Stored data:

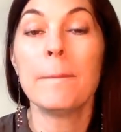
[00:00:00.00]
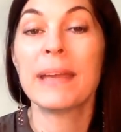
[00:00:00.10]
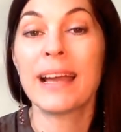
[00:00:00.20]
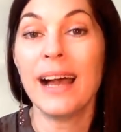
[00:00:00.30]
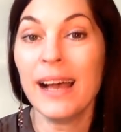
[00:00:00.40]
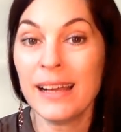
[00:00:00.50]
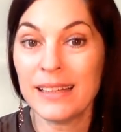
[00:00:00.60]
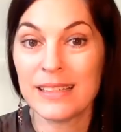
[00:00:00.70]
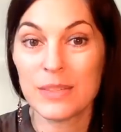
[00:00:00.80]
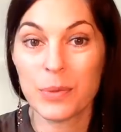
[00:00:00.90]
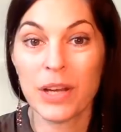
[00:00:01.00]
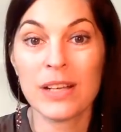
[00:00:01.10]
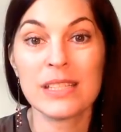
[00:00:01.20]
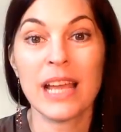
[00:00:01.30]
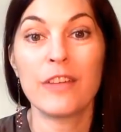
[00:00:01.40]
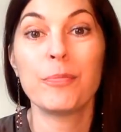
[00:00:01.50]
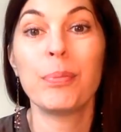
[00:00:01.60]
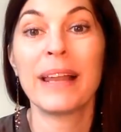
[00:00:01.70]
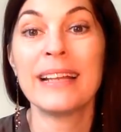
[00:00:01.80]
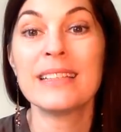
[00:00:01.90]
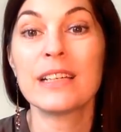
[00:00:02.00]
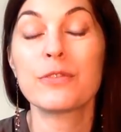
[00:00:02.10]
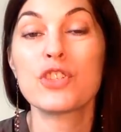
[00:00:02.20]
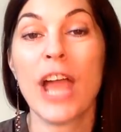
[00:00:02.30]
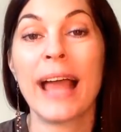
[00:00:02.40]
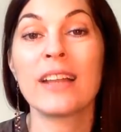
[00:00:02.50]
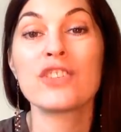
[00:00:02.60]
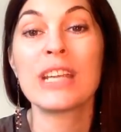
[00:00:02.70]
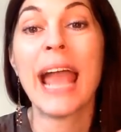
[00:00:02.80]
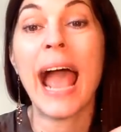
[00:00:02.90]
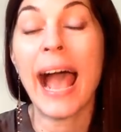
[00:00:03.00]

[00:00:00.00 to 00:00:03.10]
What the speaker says: because we also have plenty of challenging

- _TO DO_:
Retype all the data exactly, please, without pictures.

- _RESULT OF THE EXERCISE_:
[00:00:00.00]
[00:00:00.10]
[00:00:00.20]
[00:00:00.30]
[00:00:00.40]
[00:00:00.50]
[00:00:00.60]
[00:00:00.70]
[00:00:00.80]
[00:00:00.90]
[00:00:01.00]
[00:00:01.10]
[00:00:01.20]
[00:00:01.30]
[00:00:01.40]
[00:00:01.50]
[00:00:01.60]
[00:00:01.70]
[00:00:01.80]
[00:00:01.90]
[00:00:02.00]
[00:00:02.10]
[00:00:02.20]
[00:00:02.30]
[00:00:02.40]
[00:00:02.50]
[00:00:02.60]
[00:00:02.70]
[00:00:02.80]
[00:00:02.90]
[00:00:03.00]

[00:00:00.00 to 00:00:03.10]
What the speaker says: because we also have plenty of challenging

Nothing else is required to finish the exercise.